Ahmad (Amin Hayaie) is that strutting cockerel every lone woman dreads. He's wrapped his Eastern male privilege in Western clothes: he sports a goatee, wears sunglasses and cowboy boots and carries an eternally bleating cell phone. He also seems to have a mistress, because he has a transparent story about a widow he must drive back to her rural village. Sima forces her husband to let her tag along on this errand.

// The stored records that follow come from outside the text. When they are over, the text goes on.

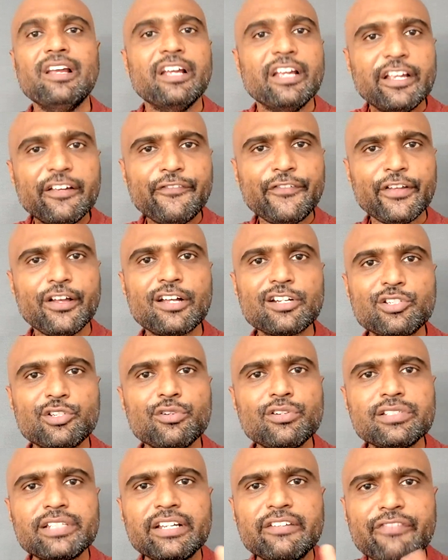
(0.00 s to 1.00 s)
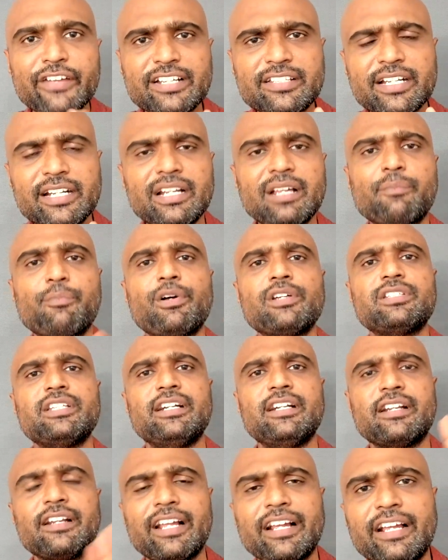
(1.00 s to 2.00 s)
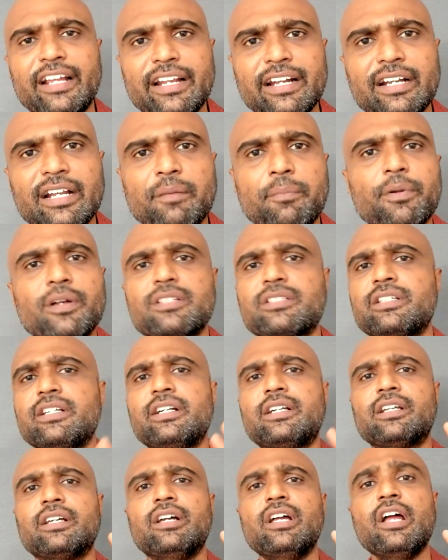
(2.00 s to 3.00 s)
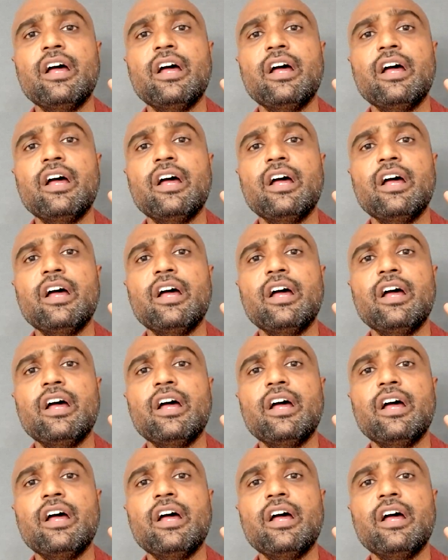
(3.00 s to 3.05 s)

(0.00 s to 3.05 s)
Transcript: If you are choosing fixed deposit, recurring deposit,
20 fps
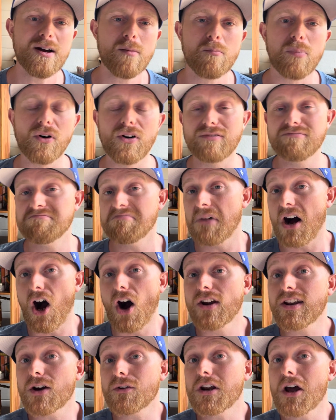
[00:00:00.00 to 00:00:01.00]
But
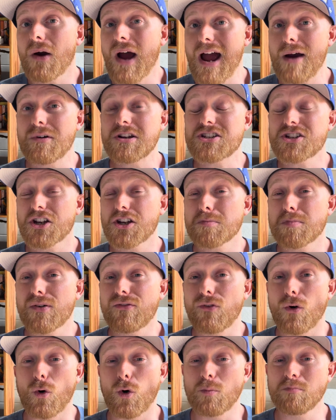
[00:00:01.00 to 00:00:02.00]
I don't know how it's going to
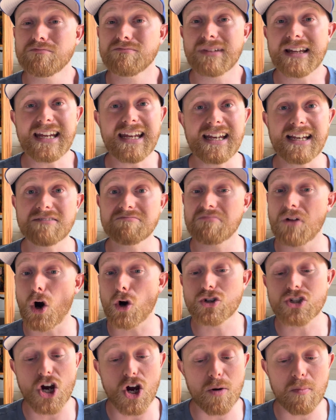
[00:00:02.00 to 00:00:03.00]
perform in
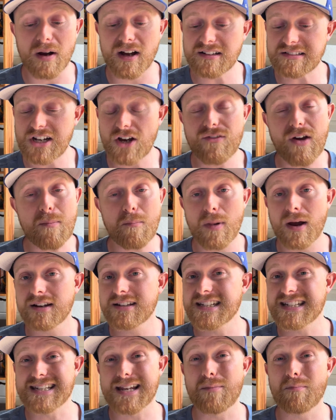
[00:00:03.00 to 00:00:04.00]
October, November,
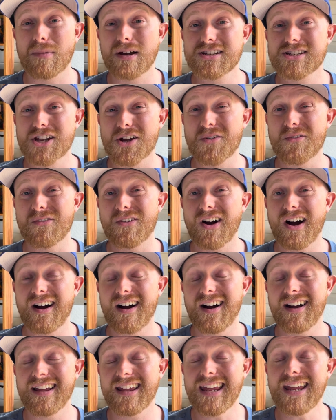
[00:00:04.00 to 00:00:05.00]
December. So
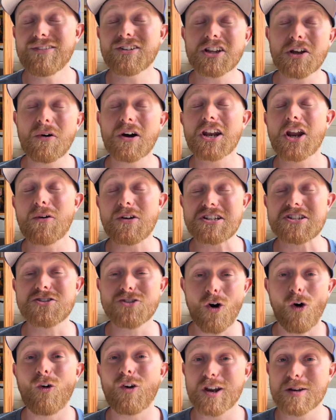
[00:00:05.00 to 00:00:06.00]
even though I know it's
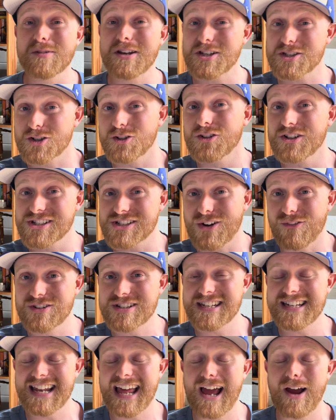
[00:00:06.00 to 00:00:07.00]
not going to be as good as
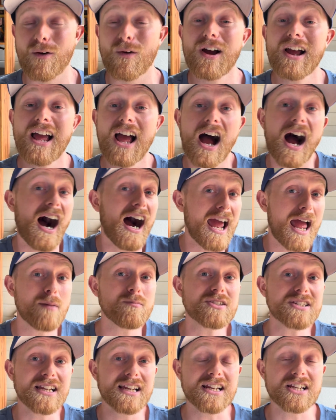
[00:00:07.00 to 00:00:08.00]
obviously now, I am
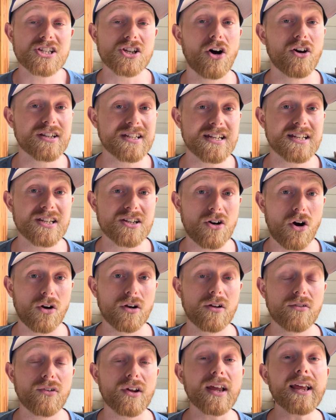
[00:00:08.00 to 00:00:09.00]
still excited to
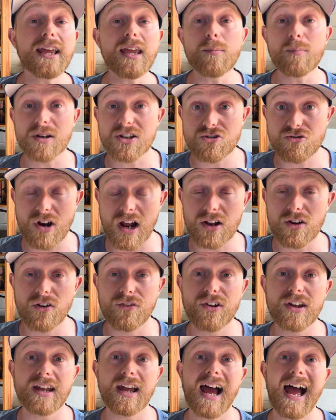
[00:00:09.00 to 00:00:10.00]
kind of keep a track
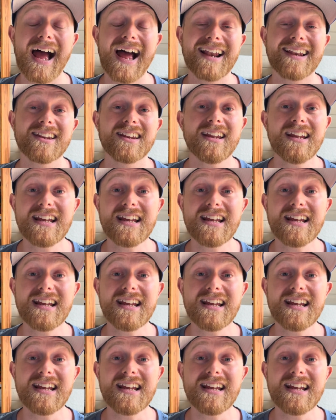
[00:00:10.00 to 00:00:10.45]
of it and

On first sight, the widow in question is every wife's worst nightmare. The soundtrack music gives up a yelp of surprise at the first sight of Saba (Elssa Firouz Azar). She's young! She wears false eyelashes! She uses lipstick! But a man like Ahmad encourages solidarity between women. All three members of this triangle are stalled out in a remote town by a washed-out road and a lurking killer, wanted for a crime of passion.
The film's closing image is as powerful as a fine editorial cartoon, with a stalled car representing the dead-end politics of restricting women's rights. Did Milani work backward from this image? Maybe, because it's preceded by a long group therapy session at gunpoint, where buried feelings are shoveled up in chunks of exposition. (Saba: "I'm just an illiterate parasite who has lived in filth!") And there's an uneasy bowing toward the status quo in the depiction of the police who enforce the morality laws as doing useful work that protects women. Ultimately, Milani's technique is as obvious as a soap opera's. Still, who could disagree with her conclusions? As a line here says, "Don't be afraid of those who bray a lot. Fear those who are voiceless."